The money involved in the Salinas case was pocket change compared to the $7 billion in suspected dirty money that passed from Russian banks through three accounts at the Bank of New York in 1999. Although investigators knew the Russian mafia had infiltrated the New York banking system, the extent of this operation surprised them. Still, they believe that the $7 billion is most likely a mere fraction of the money being laundered. The Russian Interior Ministry estimates that, in the period from 1994 to 1998 alone, criminals illegally transferred $50 to $250 billion out of Russia.
The laxity in federal oversight of the US’s banking system is evident in the findings of a recent one-year US senate investigation of two Citibank-owned offshore banks in the Bahamas and the Cayman Islands. The investigation disclosed that Citibank failed to close the Cayman Islands bank for 21 months after US Customs seized its funds as a part of a drug money laundering operation. Prosecutors charged that the Cayman Islands’ bank funneled $7.7 million from Mexico’s Juarez drug cartel through two Citibank accounts in New York. According to Senator Levin, Citibank’s “delayed reaction” helped its Bahamas shell company to move an additional $300 million through a New York account between the time of the seizure and the closure of the account in early 2000.

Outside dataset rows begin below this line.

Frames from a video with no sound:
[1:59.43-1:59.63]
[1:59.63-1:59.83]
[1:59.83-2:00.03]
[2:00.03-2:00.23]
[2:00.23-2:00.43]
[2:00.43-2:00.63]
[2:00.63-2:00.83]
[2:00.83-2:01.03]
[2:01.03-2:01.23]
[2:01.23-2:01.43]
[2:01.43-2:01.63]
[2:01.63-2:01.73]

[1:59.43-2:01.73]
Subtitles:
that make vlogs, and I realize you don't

Did Citibank learn its lesson from the embarrassments? More to the point, has it begun to practice “due diligence?” Hardly. In January, the Wall Street Journal revealed that Joseph Estrada, the corrupt, ousted president of the Phillippines, used two Citibank bank accounts to take money from a local politician who ran an illegal gambling operation.

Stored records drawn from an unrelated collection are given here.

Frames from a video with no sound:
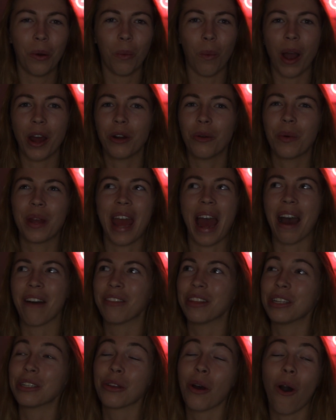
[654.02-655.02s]
why don't we
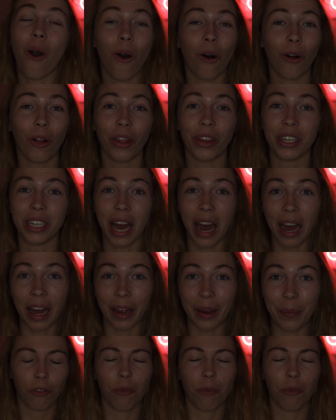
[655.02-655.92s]
have this all the time?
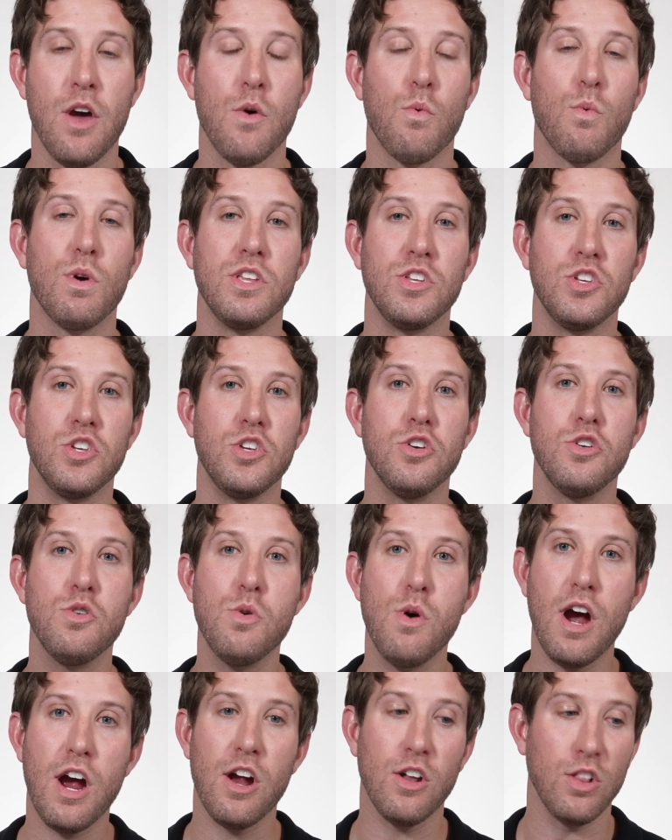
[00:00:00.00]
when
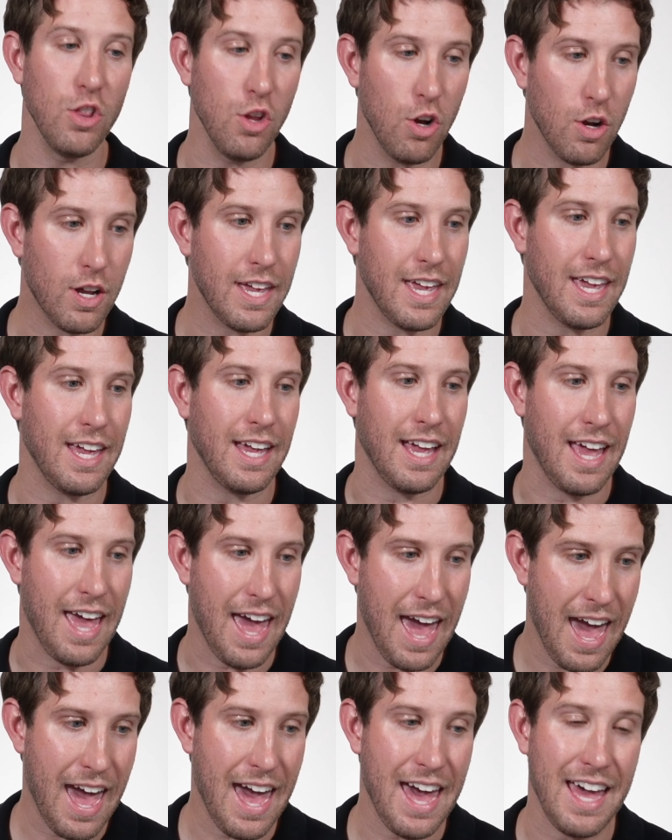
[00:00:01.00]
you are looking
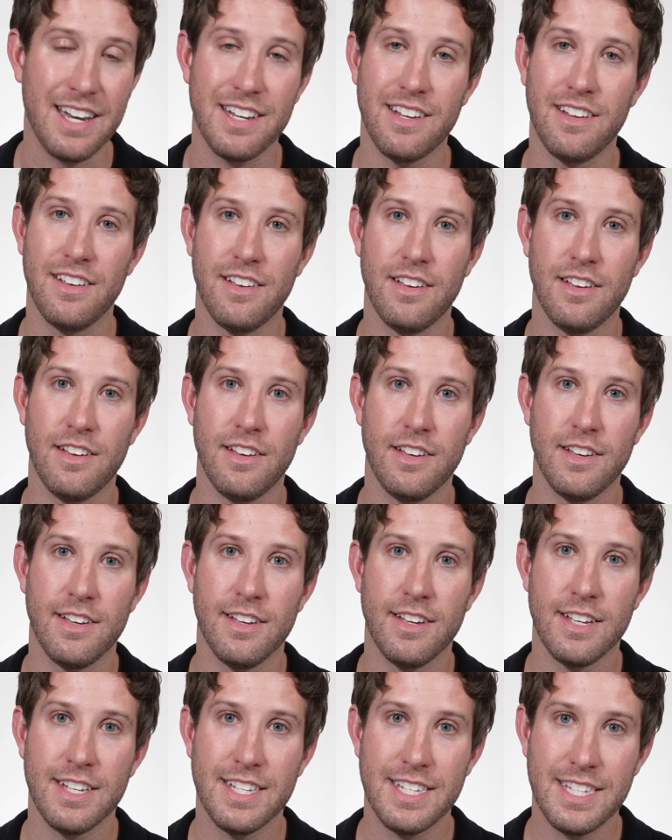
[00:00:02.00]
at
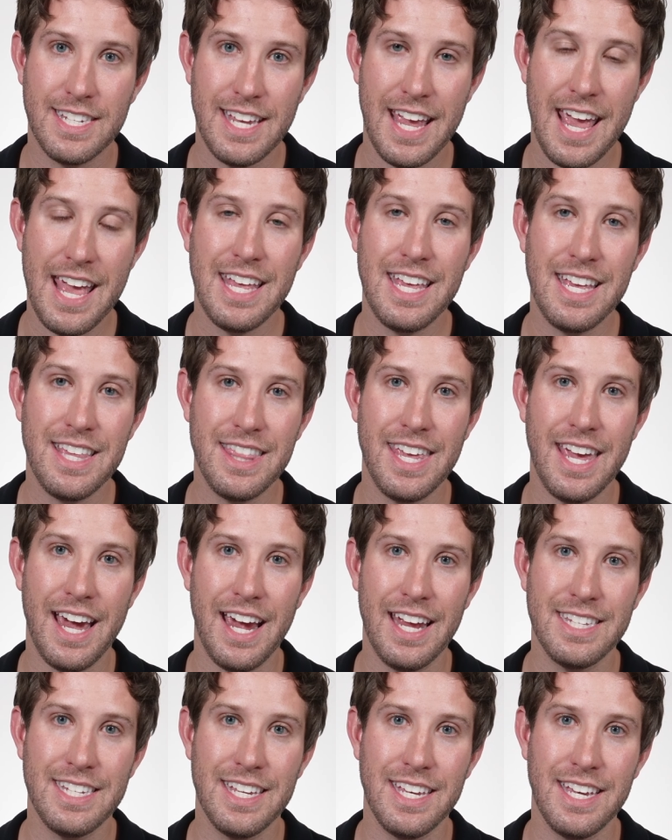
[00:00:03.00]
taking the
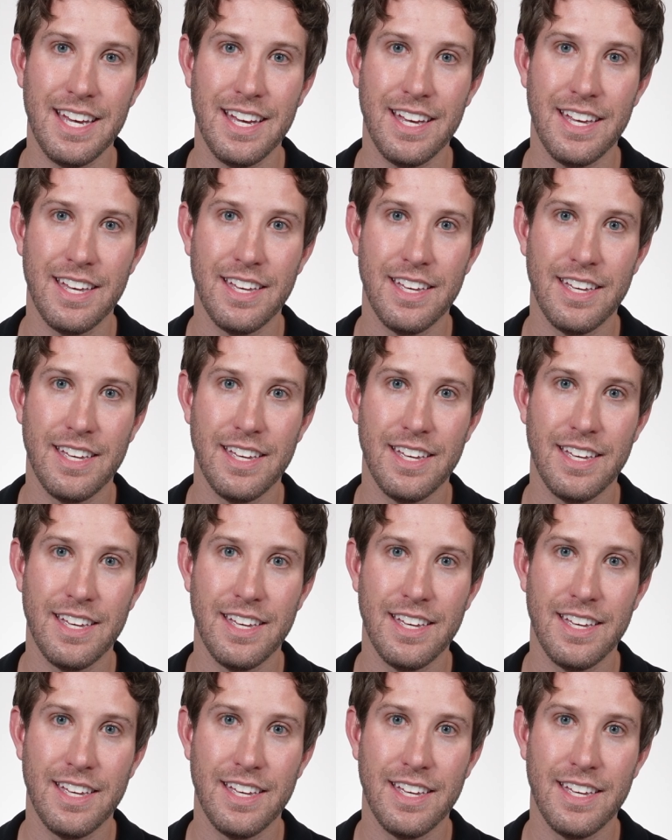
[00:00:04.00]
idea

So, why have Citibank and other major US financial institutions been able to keep serving as the bagmen for criminal syndicates and corrupt foreign politicians? Start by taking a look at the US financial system. In reality, the US has two systems in place: one for Joe and Jane consumer and another one for the rich, who are allowed to take advantage of a special unit within banks known as the “private bank.”
According to information revealed during hearings of the US Senate Permanent Sub Committee on Investigations on “Private Banking and Money Laundering,” the larger private banks may handle as many as 100,000 clients, and a single private bank may have assets exceeding $100 billion. And these “private banks” don’t just operate in the US. The total worldwide assets currently being managed by “private banks” is estimated at $15.5 trillion, a figure that dwarfs the US’s Gross Domestic Product (GDP).

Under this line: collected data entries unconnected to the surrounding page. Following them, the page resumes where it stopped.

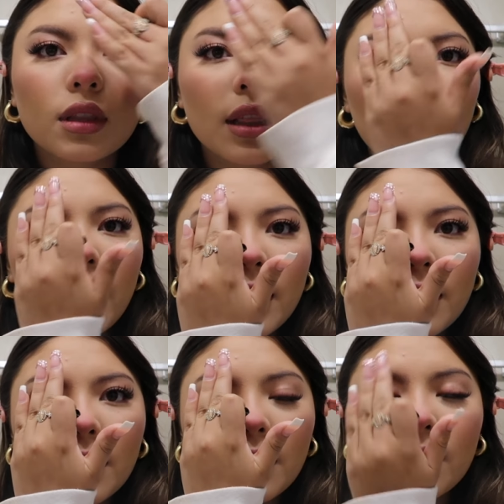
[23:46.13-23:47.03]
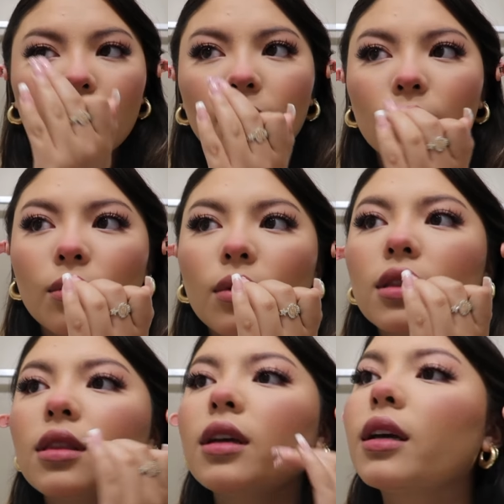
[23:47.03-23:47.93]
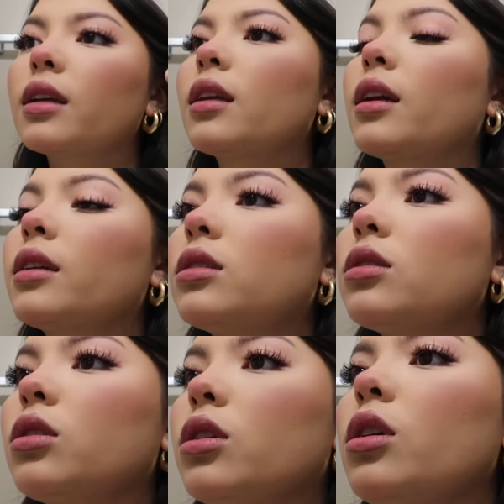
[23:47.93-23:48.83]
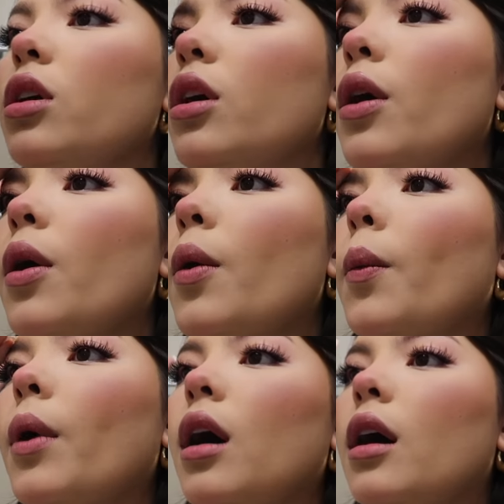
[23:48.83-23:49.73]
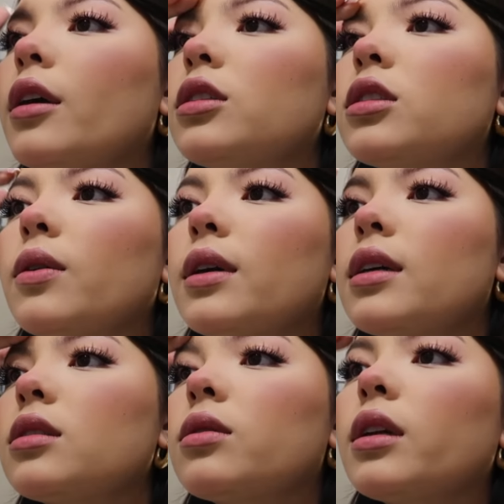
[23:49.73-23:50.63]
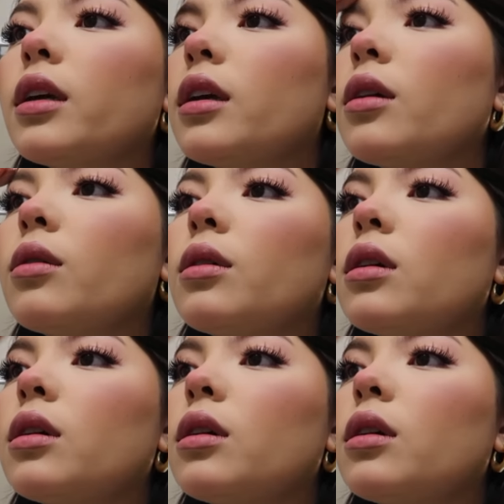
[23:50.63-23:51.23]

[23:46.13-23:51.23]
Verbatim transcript: Like, what the heck did I just do? Wow, you're so rest right now.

Such banks work hard as the bagmen for the individuals and institutions who are getting wealthy from globalization and the free hand multinationals have been given in the so-called New Economy. They serve as financial advisors, estate planners, credit sources, and investment managers for their rich clients.
How rich is rich? A prospective client must deposit a sum of $1 million or more to open an account in a “private bank.”
US bank regulators, who have been looking at the activities of “private banks” for some time, know there is a problem. In 1998, the US State Department, in its annual “International Narcotics Control Strategy Report,” noted that “private banking facilities continue to be vulnerable to money laundering.”
Multinational financial institutions also have been eager participants in criminal activity. For example, their “private banks” have routinely set up shell companies for clients to help them hide their identities.
Engaging in such activity is criminal. After all, under US laws, banks, whether the multinational or small town variety, are supposed to have adequate safeguards in place to screen and monitor their clients. Moreover, banking laws require that banks be “familiar with their customer’s money.”
But the US government and Congress have not moved aggressively to punish the multinational financial institutions that are making a sham of the War on Drugs. Our political leaders have settled for public scolding and investigations that lead to nowhere. Meanwhile, the new economic order continues to corrupt the US political process.